## TASK STATEMENT
Leave the pictures out and reproduce all the entries word for word.

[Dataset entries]
________

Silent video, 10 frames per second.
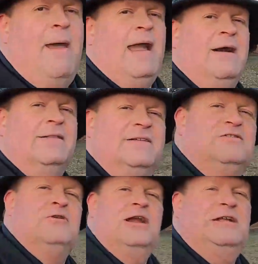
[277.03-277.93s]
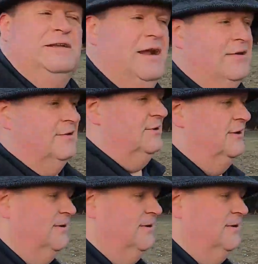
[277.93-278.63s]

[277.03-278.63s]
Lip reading: back on the straight and narrow.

________

## COMPLETED TASK
Silent video, 10 frames per second.
[277.03-277.93s]
[277.93-278.63s]

[277.03-278.63s]
Lip reading: back on the straight and narrow.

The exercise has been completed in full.